* **Work to complete**
Beginning with the line that contains "(0.90 s to 1.35 s)", write out each remaining line of the records below exactly. Do not copy any picture.
━━━━━ Material provided
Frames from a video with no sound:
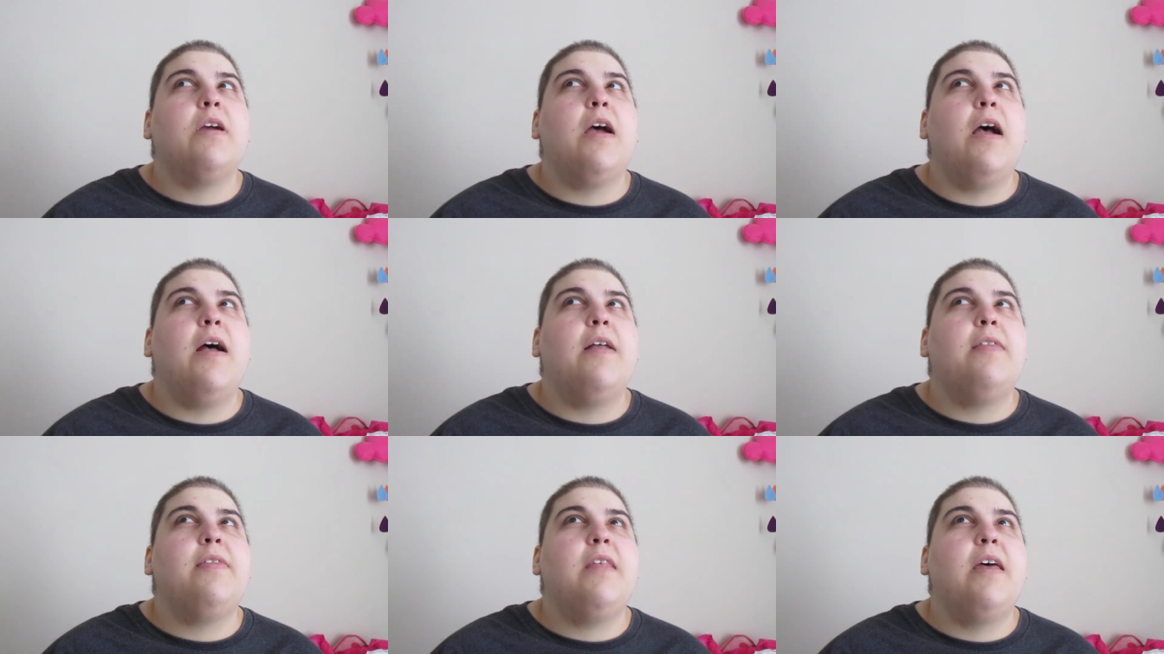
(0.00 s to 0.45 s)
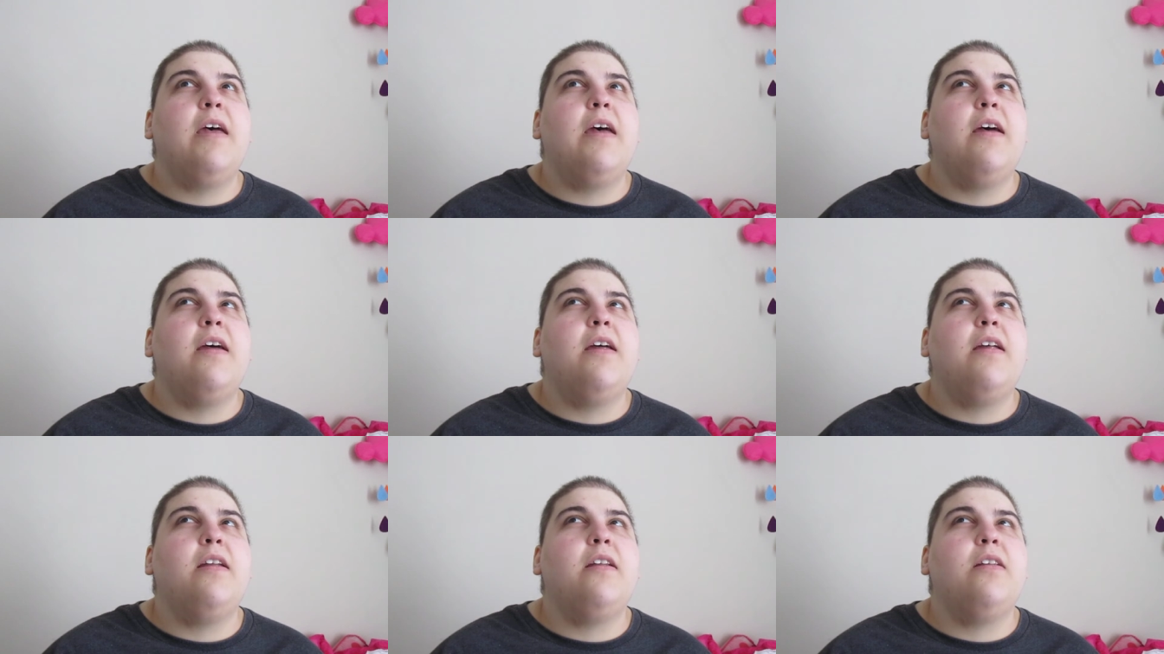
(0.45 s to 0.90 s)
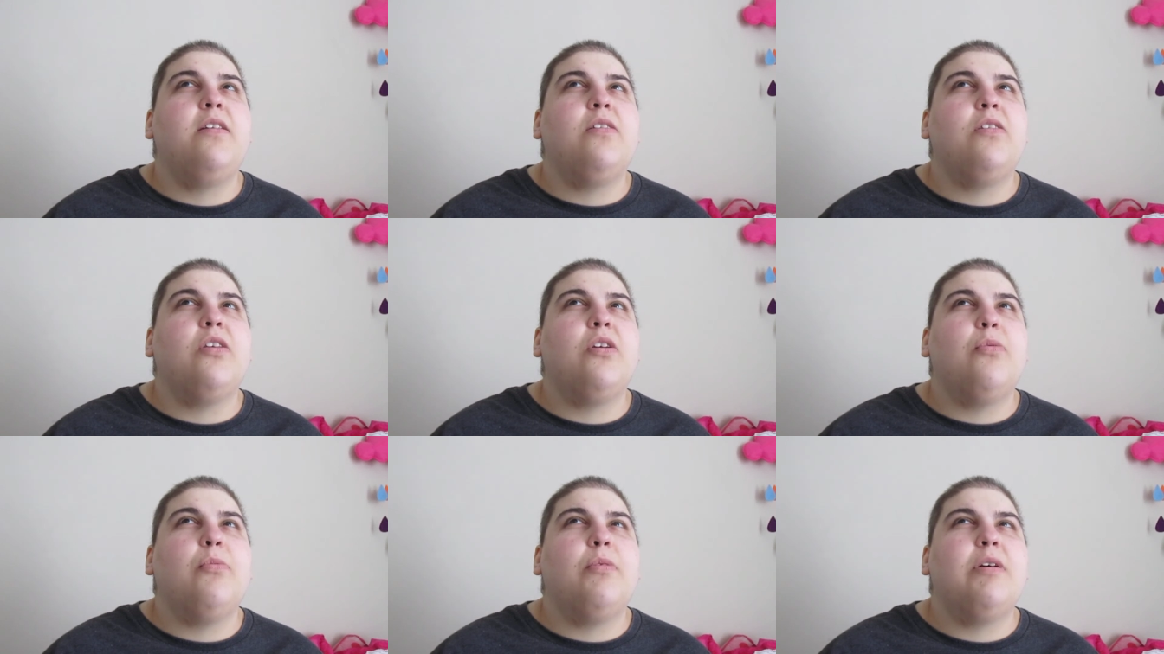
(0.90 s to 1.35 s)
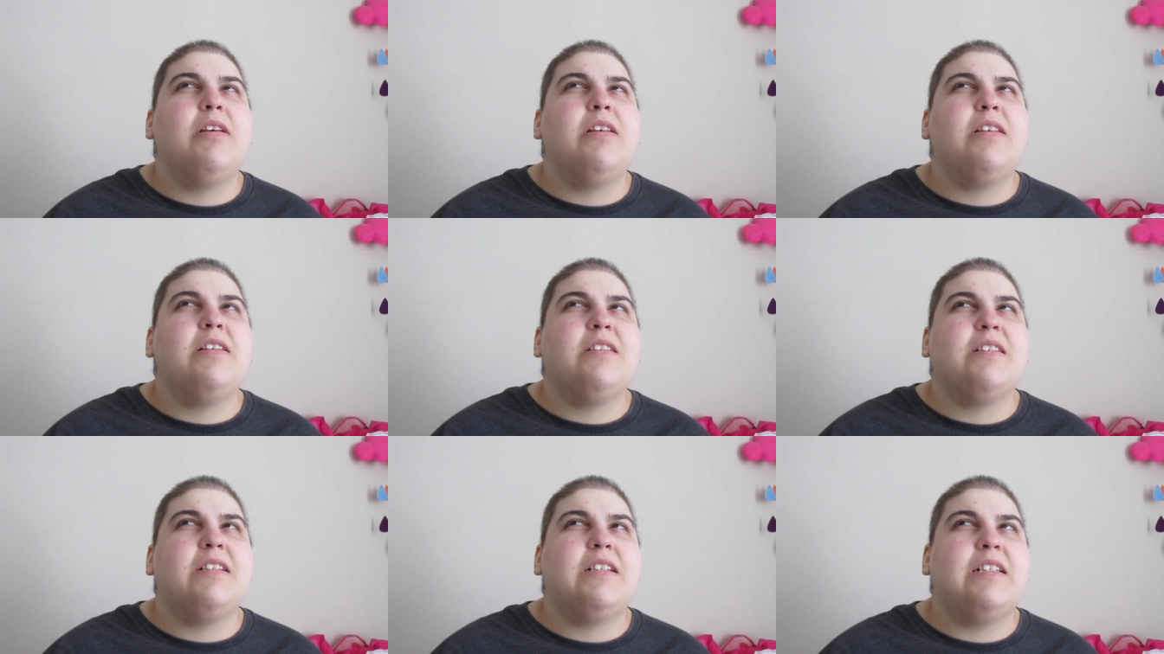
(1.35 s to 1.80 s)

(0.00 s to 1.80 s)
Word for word: and then there was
━━━━━━━━━━
* **Solution to this task**
(0.90 s to 1.35 s)
(1.35 s to 1.80 s)

(0.00 s to 1.80 s)
Word for word: and then there was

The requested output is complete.